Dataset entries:
----------------
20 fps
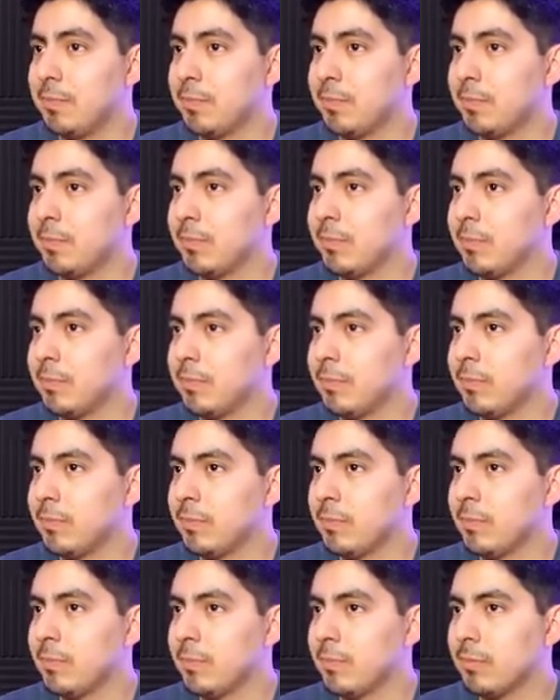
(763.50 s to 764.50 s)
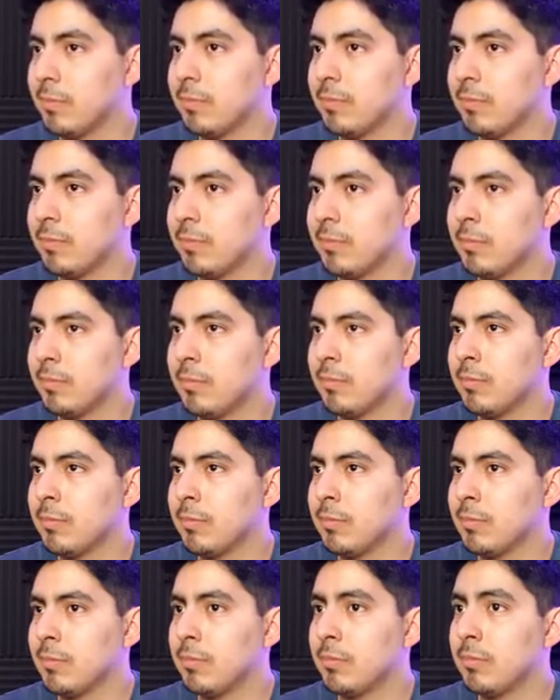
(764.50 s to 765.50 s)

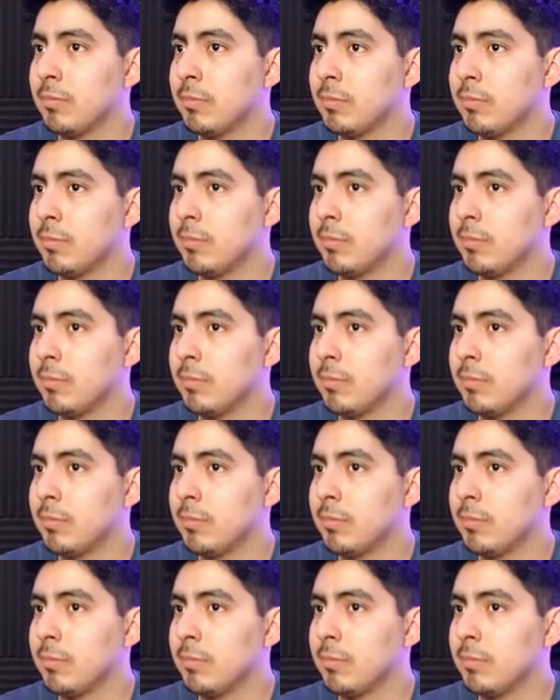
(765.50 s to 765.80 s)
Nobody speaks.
----------------
**Assignment:**
Leave the pictures out, then print every entry exactly as it reads.

**Expected answer:**
20 fps
(763.50 s to 764.50 s)
(764.50 s to 765.50 s)

(765.50 s to 765.80 s)
Nobody speaks.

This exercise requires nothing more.